In Julia, I want to do this with BitArrays instead to save even more space, but cannot find suitable methods to do so. We do have Serialization.serialize and JLD2.jl, but they don’t do quite the same thing. The numpy functions work specifically on arrays and allow us to specify the dtype, eliminating the need of serialization headers. The Julia methods doesn’t provide this convenience.
Are there standard library functions or specific packages I missed that could replace the numpy functions? Or would I have to write the functions myself? Thanks!
But you can also just call write(io, array) to write the raw bytes without calling reinterpret, so I’m a little confused about what you are trying to do.

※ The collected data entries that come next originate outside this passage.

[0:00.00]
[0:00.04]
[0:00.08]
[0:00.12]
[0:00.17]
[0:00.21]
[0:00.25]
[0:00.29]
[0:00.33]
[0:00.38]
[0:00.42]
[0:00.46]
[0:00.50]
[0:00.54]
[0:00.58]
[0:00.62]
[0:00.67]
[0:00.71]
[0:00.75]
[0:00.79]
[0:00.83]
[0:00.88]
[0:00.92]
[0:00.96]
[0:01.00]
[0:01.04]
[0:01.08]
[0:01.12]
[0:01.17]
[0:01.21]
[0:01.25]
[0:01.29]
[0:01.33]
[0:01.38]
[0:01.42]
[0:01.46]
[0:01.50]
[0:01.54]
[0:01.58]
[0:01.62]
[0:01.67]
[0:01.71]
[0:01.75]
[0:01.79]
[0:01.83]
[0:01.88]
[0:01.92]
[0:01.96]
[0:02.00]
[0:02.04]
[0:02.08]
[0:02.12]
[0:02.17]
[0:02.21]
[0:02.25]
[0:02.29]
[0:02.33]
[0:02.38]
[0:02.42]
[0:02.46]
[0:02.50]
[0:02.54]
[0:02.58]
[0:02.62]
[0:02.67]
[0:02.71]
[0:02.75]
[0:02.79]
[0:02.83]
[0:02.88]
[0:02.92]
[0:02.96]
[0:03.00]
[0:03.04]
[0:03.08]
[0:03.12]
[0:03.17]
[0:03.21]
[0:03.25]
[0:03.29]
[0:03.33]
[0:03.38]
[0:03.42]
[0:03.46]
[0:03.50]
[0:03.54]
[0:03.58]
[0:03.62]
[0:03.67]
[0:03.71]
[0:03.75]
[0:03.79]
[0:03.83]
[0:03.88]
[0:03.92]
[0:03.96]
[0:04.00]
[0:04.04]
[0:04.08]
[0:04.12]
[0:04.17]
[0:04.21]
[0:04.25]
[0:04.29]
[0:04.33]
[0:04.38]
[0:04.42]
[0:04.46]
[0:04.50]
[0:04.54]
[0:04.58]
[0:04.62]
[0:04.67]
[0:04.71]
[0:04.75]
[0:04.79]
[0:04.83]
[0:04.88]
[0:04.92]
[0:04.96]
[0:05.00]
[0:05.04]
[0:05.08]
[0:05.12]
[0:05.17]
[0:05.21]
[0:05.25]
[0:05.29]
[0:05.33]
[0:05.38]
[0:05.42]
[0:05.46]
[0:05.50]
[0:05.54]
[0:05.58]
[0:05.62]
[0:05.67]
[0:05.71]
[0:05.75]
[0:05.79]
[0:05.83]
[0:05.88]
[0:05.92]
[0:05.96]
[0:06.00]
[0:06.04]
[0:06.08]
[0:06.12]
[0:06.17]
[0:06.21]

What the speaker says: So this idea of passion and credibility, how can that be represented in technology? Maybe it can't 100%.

reinterpret won’t do what you want with a BitArray. The raw storage bytes (which are the bits packed into 64-bit chunks are in somebitarray.chunks:
I knew about reinterpret and BitArray.chunks, but I finally figured that probably the actual problem in my case is that Julia doesn’t seem have a bytes type, which is built into Python (is IOBuffer similar to that?). And I don’t like the idea of storing the results as a BigInt either. To make things clearer, what I wanted to do is storing raw bytes from BitVector.chunks without header (which would be too large since the arrays themselves I’m using wouldn’t be large) as SQLite values, and be able to read that back into a BitVector. JLD2.jl could technically replace SQLite, but the gigantic overhead of metadata is unbearable in my case.
The analogue is just Vector{UInt8} (though this is mutable so it is closer to bytearray in Python). (IOBuffer is a wrapper around this that you can read or write with.)
BigInt is totally the wrong type for storing arbitrary byte sequences.